Recently the world celebrated that more than 15 million people have, finally, access to antiretroviral treatment. In addition, new goals have been set for ending the hiv epidemic by the year 2030. However, UNAIDS reminded countries that it is important that new trade agreements, to provide medicines to its citizens, are clear and do not hamper access to antiretrovirals, since otherwise it would be a step back in this struggle.

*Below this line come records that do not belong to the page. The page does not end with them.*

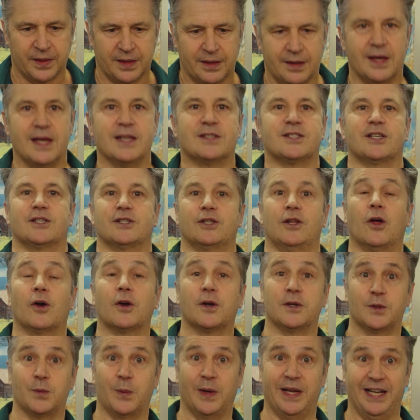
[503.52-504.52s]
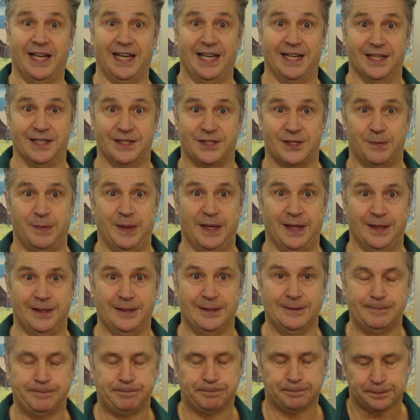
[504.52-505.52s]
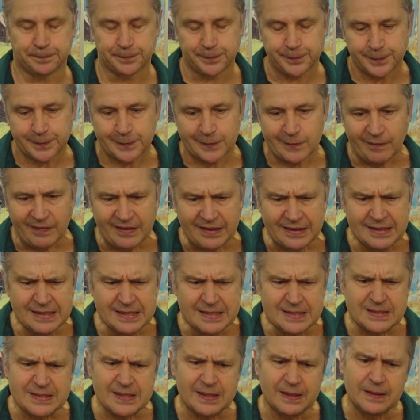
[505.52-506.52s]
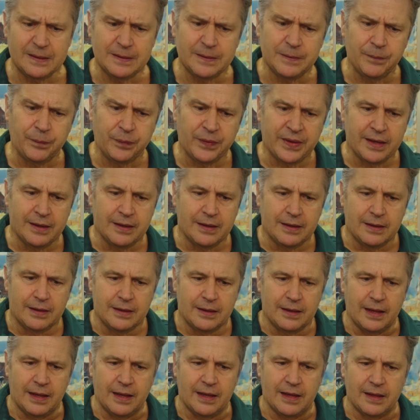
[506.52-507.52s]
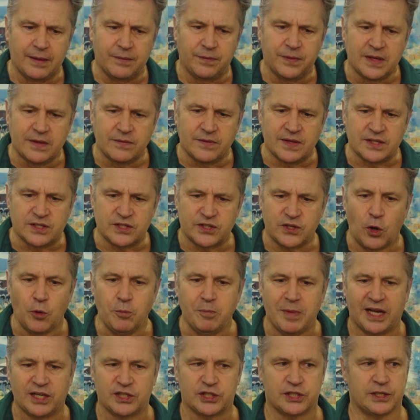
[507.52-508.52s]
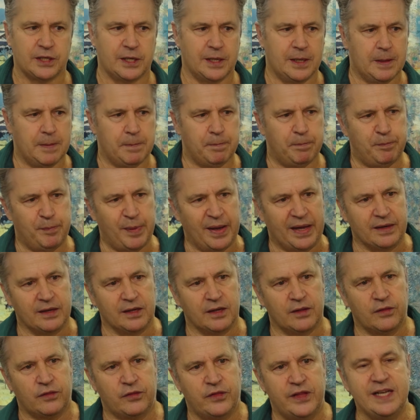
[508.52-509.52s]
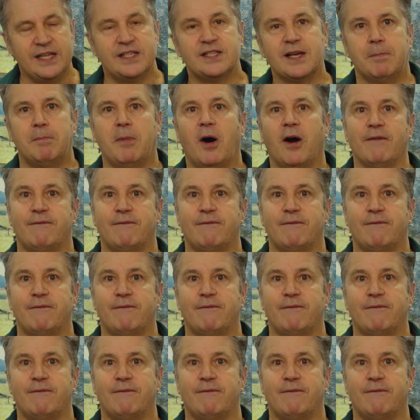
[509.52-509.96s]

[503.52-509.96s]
It's as long as we need it to be. So there's so much, but these are my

“During the negotiation of new trade agreements, the flexibility mechanisms established in the TRIPS Agreement and the Doha Declaration must be respected to protect public health and to provide access to medicines for all”, said Executive Director of ONUSIDA Michel Sidibé.
The world is at a crucial stage against hiv. It is time to decide and to realize if we can put an end to the epidemic as a threat to public health by 2030. Governments should avoid everything that might cause an obstacle to this.
Currently, several trade agreements are under negotiation. It is feared that these agreements might include the so-called “TRIPS plus” measures, as well as the extension of patentability criteria and duration of patents.
Another reality is the competition from generic drugs in the pharmaceutical industry, as well as the use of flexibility mechanisms in terms of intellectual property, a situation that has contributed to that prices of medicines are much more affordable and have facilitated an unprecedented upsurge of hiv treatment programs.
According to statements by the Executive Director of UNAIDS “(…) It is essential to diagnose millions of people with hiv within the next few years, and provide them with access to treatment. Health is not a negotiable commodity, it is a universal right,” he said.
Hiv treatment should be accessible and offer greater access. In addition, it must be sustainable in economic terms if the global response to AIDS wants to achieve the attainment of the 90-90-90 objectives for 2030; by seeking that 90% of people with hiv are aware of their hiv status, that the 90% who knows it has access to treatment, and that 90% who has it, achieves an effective viral suppression.